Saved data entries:

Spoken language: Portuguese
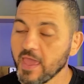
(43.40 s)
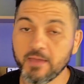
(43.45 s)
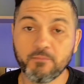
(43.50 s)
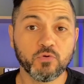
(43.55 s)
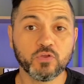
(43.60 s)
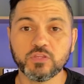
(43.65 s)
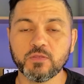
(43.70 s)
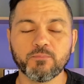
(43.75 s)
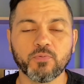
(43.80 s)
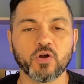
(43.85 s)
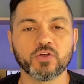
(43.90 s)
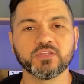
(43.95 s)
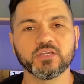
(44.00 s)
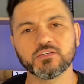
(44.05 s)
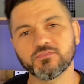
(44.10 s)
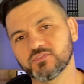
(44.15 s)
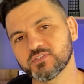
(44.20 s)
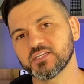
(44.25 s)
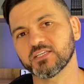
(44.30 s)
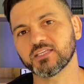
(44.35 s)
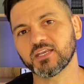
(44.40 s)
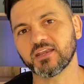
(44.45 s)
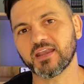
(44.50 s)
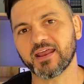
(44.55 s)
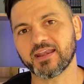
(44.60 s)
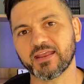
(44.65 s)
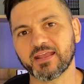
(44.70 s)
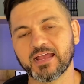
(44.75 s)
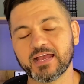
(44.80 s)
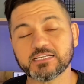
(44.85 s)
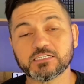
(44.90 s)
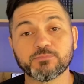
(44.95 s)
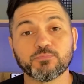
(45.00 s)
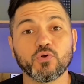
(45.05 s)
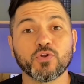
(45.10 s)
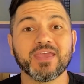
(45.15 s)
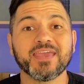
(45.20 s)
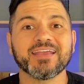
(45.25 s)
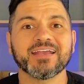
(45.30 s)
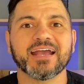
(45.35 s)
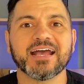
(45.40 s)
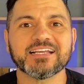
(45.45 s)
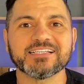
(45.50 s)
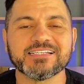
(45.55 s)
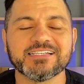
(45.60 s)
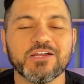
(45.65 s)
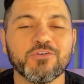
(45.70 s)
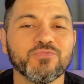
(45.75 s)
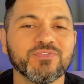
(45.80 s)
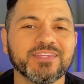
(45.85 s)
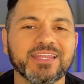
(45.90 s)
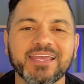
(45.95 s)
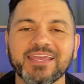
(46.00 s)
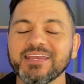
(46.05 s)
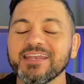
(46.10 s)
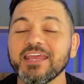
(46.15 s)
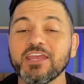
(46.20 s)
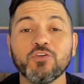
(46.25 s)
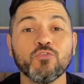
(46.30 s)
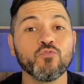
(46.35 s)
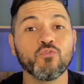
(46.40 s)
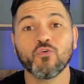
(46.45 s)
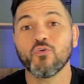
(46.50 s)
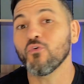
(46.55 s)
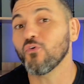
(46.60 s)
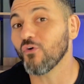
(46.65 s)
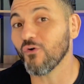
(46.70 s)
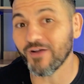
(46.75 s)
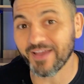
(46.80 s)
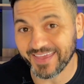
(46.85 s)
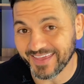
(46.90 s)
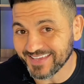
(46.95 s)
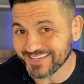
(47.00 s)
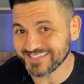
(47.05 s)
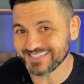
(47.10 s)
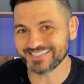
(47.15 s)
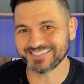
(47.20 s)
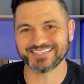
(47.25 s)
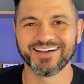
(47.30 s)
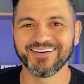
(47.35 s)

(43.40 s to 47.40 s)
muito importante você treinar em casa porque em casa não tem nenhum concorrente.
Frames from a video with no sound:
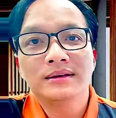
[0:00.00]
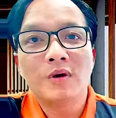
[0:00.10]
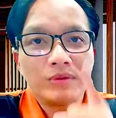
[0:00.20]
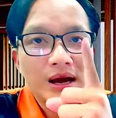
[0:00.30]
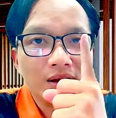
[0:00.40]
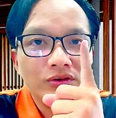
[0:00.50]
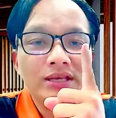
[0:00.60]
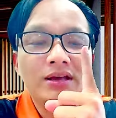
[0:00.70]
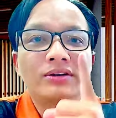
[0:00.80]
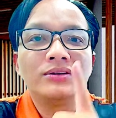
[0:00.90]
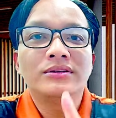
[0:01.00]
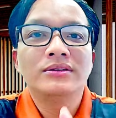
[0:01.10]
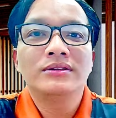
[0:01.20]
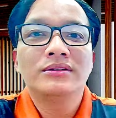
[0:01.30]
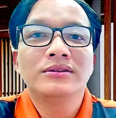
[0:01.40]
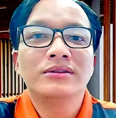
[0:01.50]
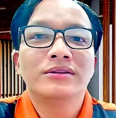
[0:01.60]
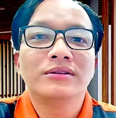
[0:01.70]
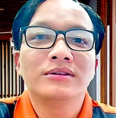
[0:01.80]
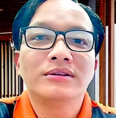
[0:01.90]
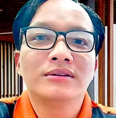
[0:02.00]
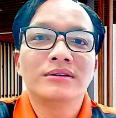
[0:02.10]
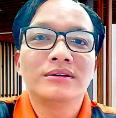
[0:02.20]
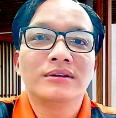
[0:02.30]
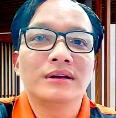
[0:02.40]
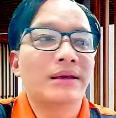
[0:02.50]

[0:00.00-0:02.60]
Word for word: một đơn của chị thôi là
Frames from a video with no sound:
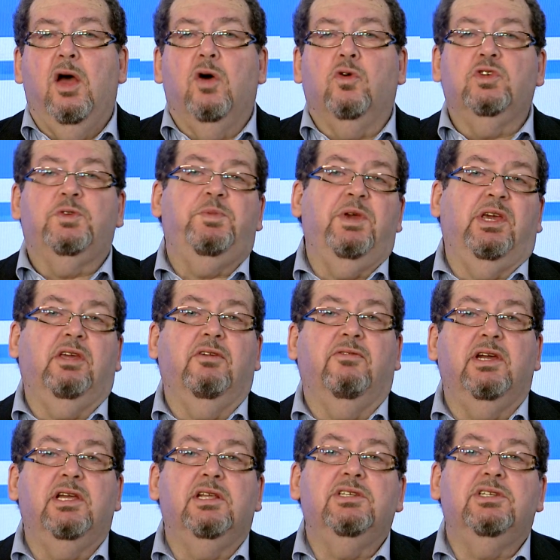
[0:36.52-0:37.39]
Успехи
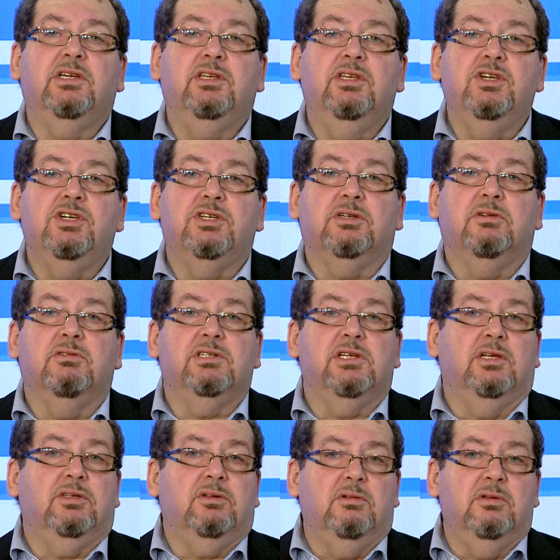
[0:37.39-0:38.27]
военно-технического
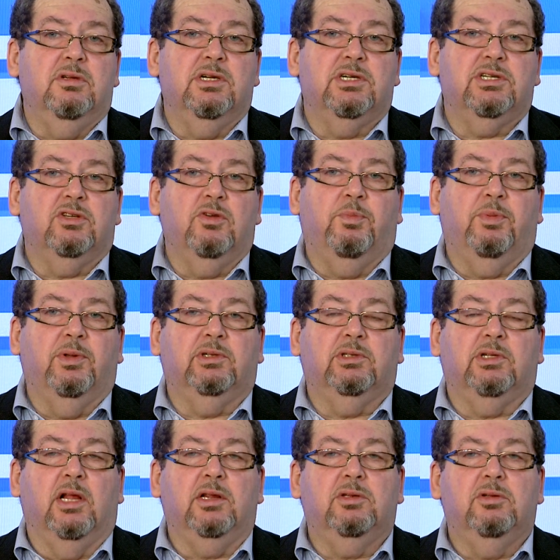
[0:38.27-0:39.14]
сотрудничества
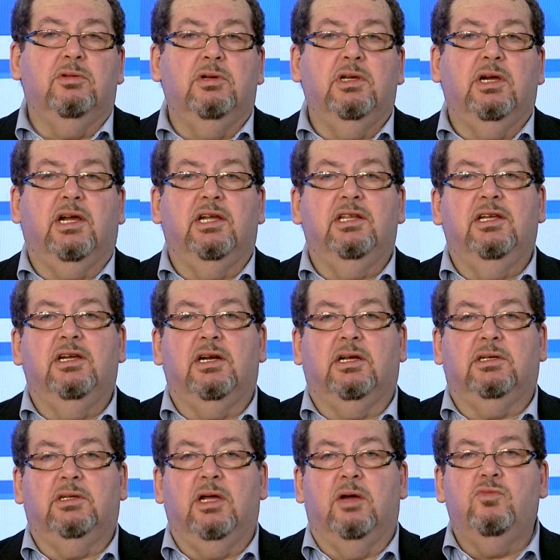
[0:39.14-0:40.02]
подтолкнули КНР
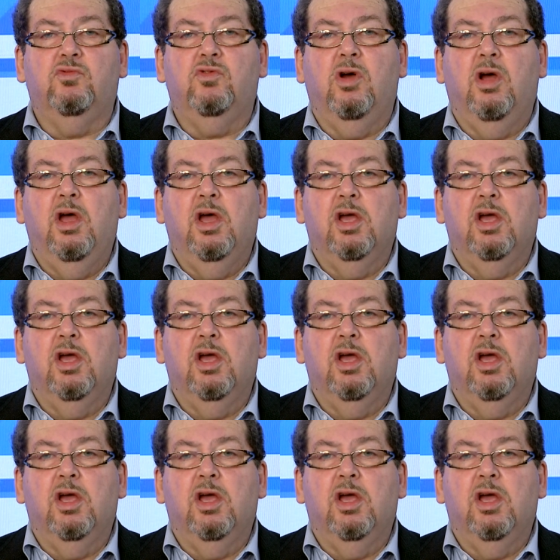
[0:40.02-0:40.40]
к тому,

> _Task to complete_
With the pictures left out, return each entry exactly as written.

> _Exercise response_
Spoken language: Portuguese
(43.40 s)
(43.45 s)
(43.50 s)
(43.55 s)
(43.60 s)
(43.65 s)
(43.70 s)
(43.75 s)
(43.80 s)
(43.85 s)
(43.90 s)
(43.95 s)
(44.00 s)
(44.05 s)
(44.10 s)
(44.15 s)
(44.20 s)
(44.25 s)
(44.30 s)
(44.35 s)
(44.40 s)
(44.45 s)
(44.50 s)
(44.55 s)
(44.60 s)
(44.65 s)
(44.70 s)
(44.75 s)
(44.80 s)
(44.85 s)
(44.90 s)
(44.95 s)
(45.00 s)
(45.05 s)
(45.10 s)
(45.15 s)
(45.20 s)
(45.25 s)
(45.30 s)
(45.35 s)
(45.40 s)
(45.45 s)
(45.50 s)
(45.55 s)
(45.60 s)
(45.65 s)
(45.70 s)
(45.75 s)
(45.80 s)
(45.85 s)
(45.90 s)
(45.95 s)
(46.00 s)
(46.05 s)
(46.10 s)
(46.15 s)
(46.20 s)
(46.25 s)
(46.30 s)
(46.35 s)
(46.40 s)
(46.45 s)
(46.50 s)
(46.55 s)
(46.60 s)
(46.65 s)
(46.70 s)
(46.75 s)
(46.80 s)
(46.85 s)
(46.90 s)
(46.95 s)
(47.00 s)
(47.05 s)
(47.10 s)
(47.15 s)
(47.20 s)
(47.25 s)
(47.30 s)
(47.35 s)

(43.40 s to 47.40 s)
muito importante você treinar em casa porque em casa não tem nenhum concorrente.
Frames from a video with no sound:
[0:00.00]
[0:00.10]
[0:00.20]
[0:00.30]
[0:00.40]
[0:00.50]
[0:00.60]
[0:00.70]
[0:00.80]
[0:00.90]
[0:01.00]
[0:01.10]
[0:01.20]
[0:01.30]
[0:01.40]
[0:01.50]
[0:01.60]
[0:01.70]
[0:01.80]
[0:01.90]
[0:02.00]
[0:02.10]
[0:02.20]
[0:02.30]
[0:02.40]
[0:02.50]

[0:00.00-0:02.60]
Word for word: một đơn của chị thôi là
Frames from a video with no sound:
[0:36.52-0:37.39]
Успехи
[0:37.39-0:38.27]
военно-технического
[0:38.27-0:39.14]
сотрудничества
[0:39.14-0:40.02]
подтолкнули КНР
[0:40.02-0:40.40]
к тому,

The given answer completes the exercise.